During the conference, a group of people from Morocco came to chat with my Dad. My French was not as technical as it needed to be, so I found Abdul and asked me if he would help.
“Of course” and he walked over and started to translate from Arabic into English.
I started to marvel at the situation, and think if only world leaders could watch the interchange, a Syrian helping Jewish Americans with German roots chat with Moroccans. The conversation left all of us in laughter. Abdul even turned to me and started talking in Arabic, forgetting I’m not Syrian, and don’t speak the language. My Dad was having such fun with the Moroccans, he was invited to visit Morocco and stay in one of their mansions. Needless to say, the conversation was filled with smiles.
My father later said to me, “If governments could see how well people can work together, maybe they would stop all the nonsense we see on a daily basis.”
Our conference wrapped up the next day, and my Dad went over to say goodbye to Abdul.
A few hours later, I also went to say goodbye to my friend, and his eyes grew moist. (I was surprised.) He hugged me goodbye and said, “Please thank your Father again for what he said to me, I really appreciate it, you have no idea how much it meant to me.”
I said goodbye and asked him to please stay safe.
Later, I asked my father what exactly his conversation was with Abdul that caused him to be so emotional.
My Dad responded, “I told him if he needed assistance for himself or his family, to get out of Syria in any way, to let me know- and I would help him in any capacity he needed to keep out of harms way.”
I shook my head at the irony of the world.

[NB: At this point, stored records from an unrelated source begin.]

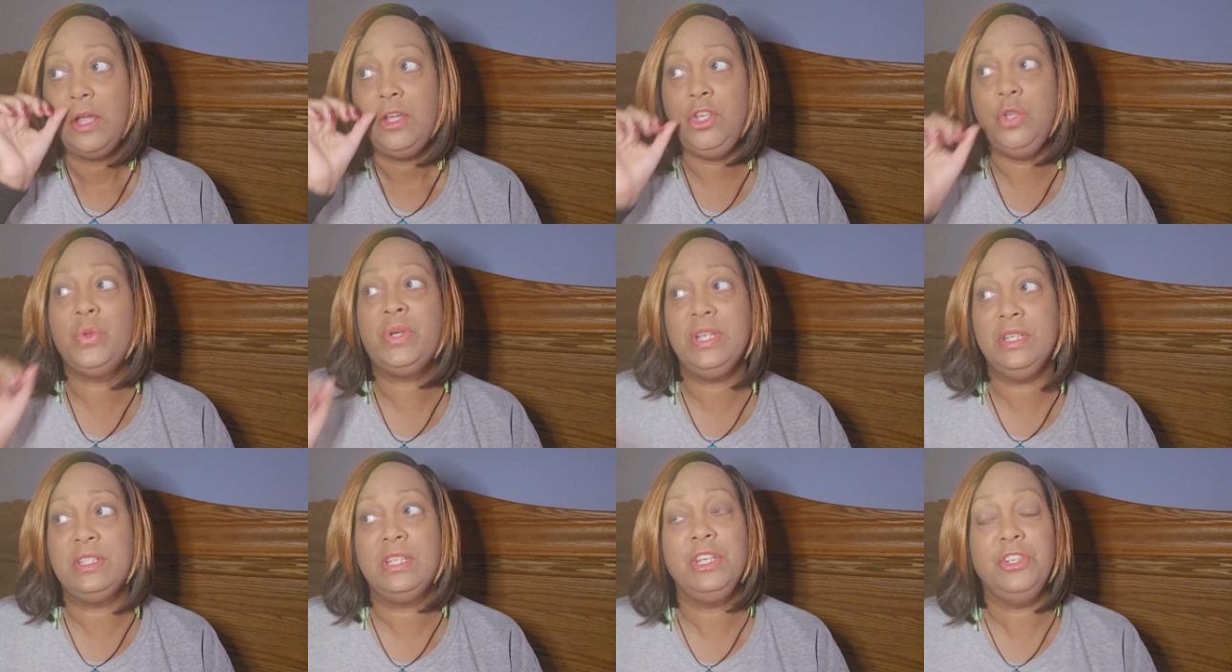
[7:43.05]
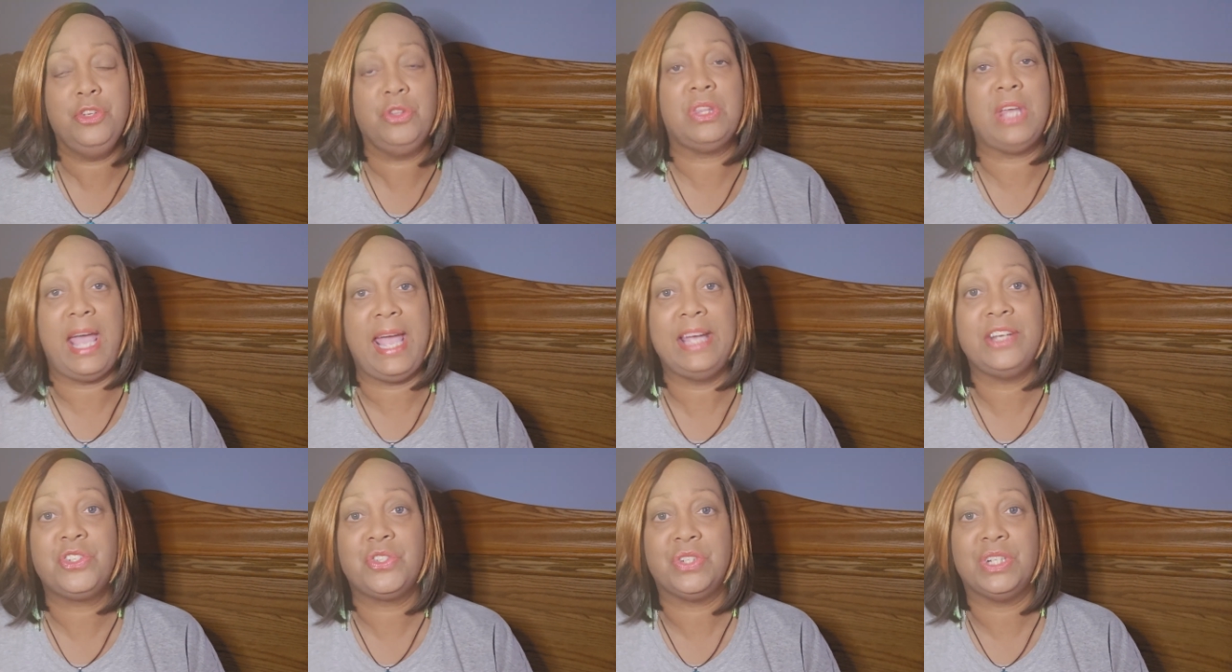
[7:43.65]
you continue the
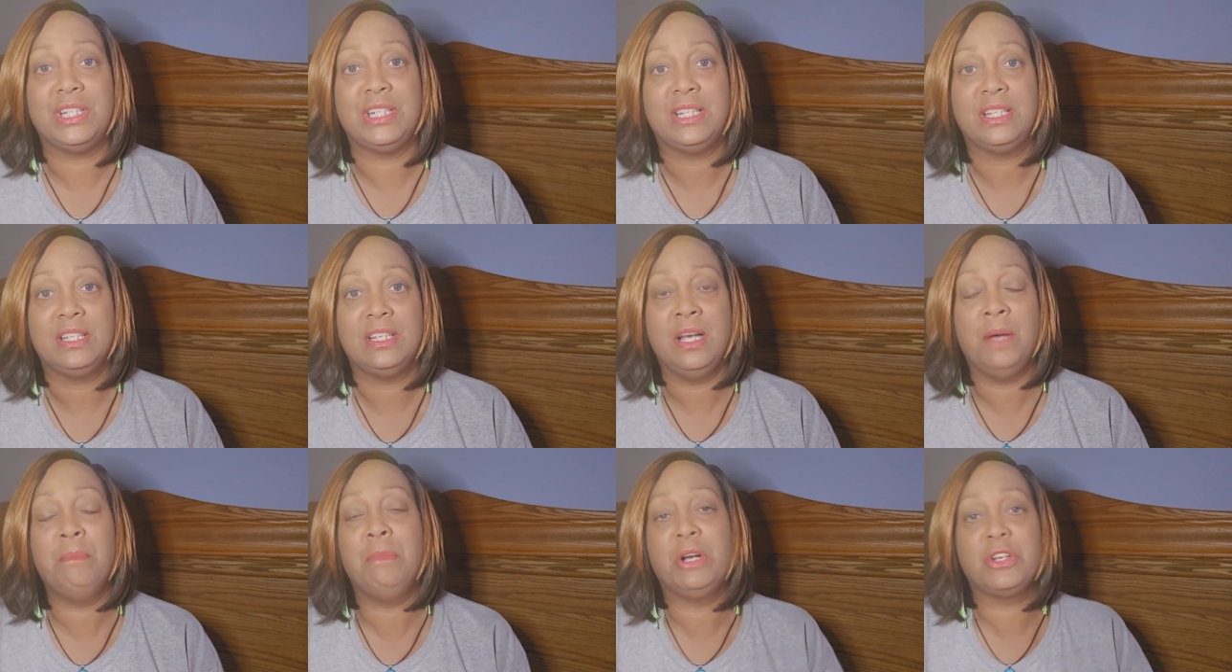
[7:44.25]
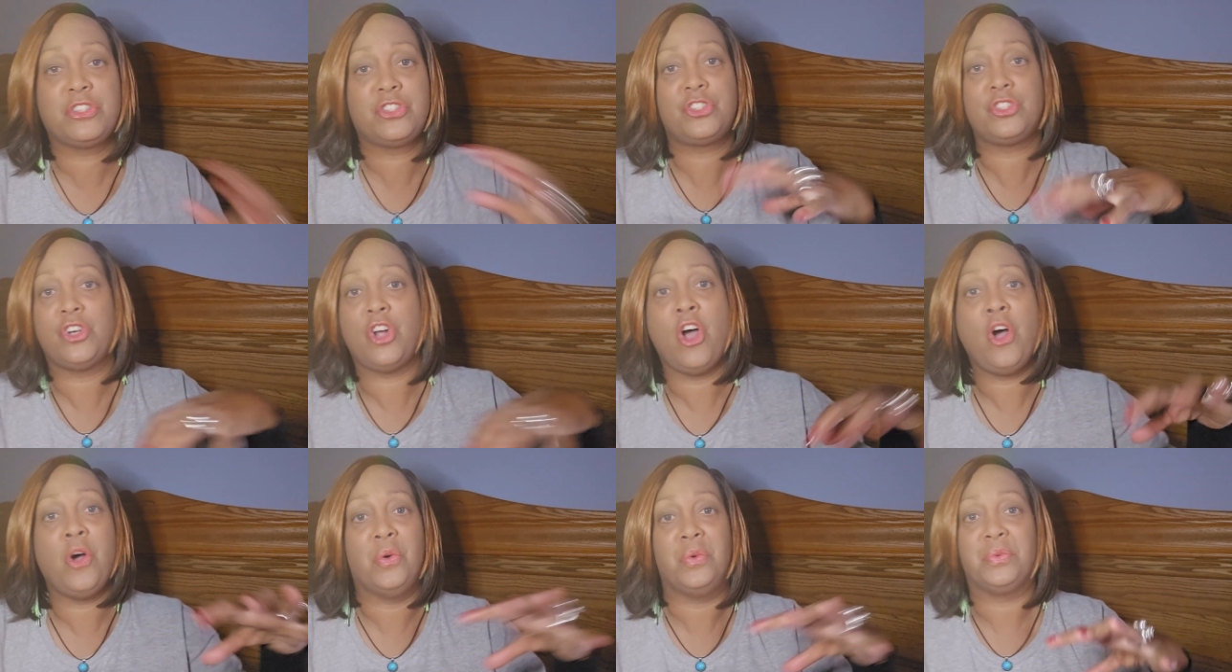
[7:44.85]
hatred amongst
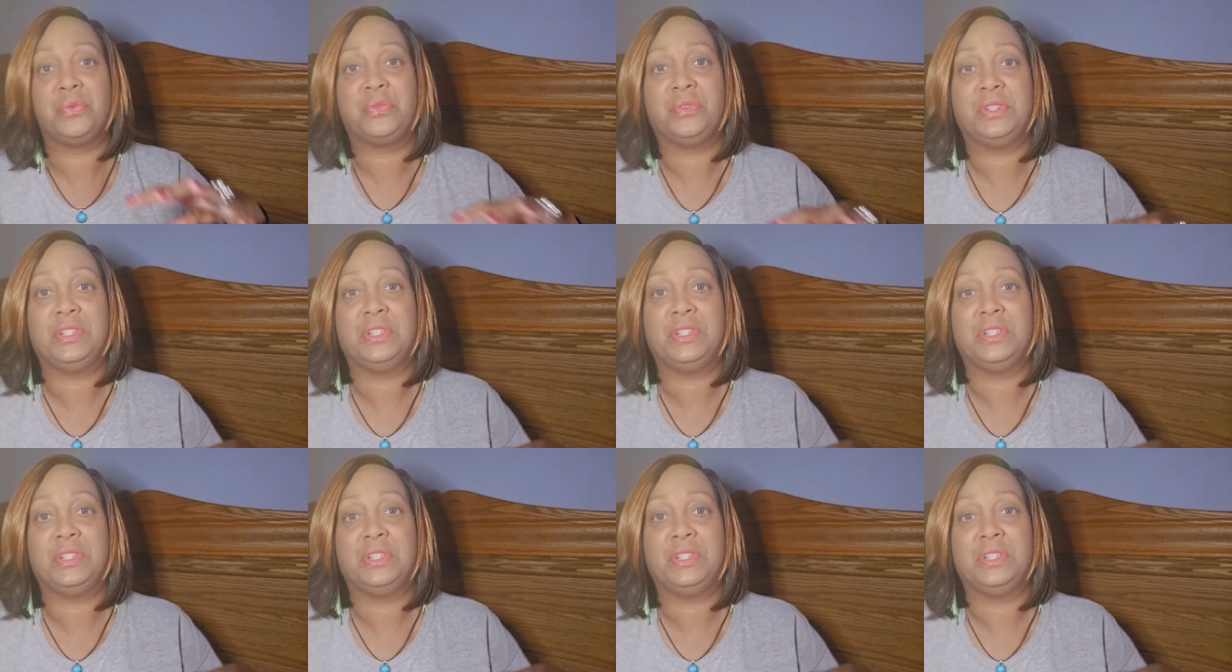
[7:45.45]
your own.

Here was a Jewish man whose family fled Nazi Germany married to an Israeli woman, with family who have been shelled by Syrian forces in Northern Israel offering to help a Syrian Muslim man, in any way if needed, to keep himself and his family safe.
My Father did not see nationality or religion, he saw Abdul, he saw humanity, he recognized a friend in need.
After breaking down countries, cultures, religion and barriers, there was only friendship, and there was more that united us then divided us.
Neither my father nor myself are politicians, just people with perspective. The story and situation gave me hope, maybe the world can change, one relationship at a time.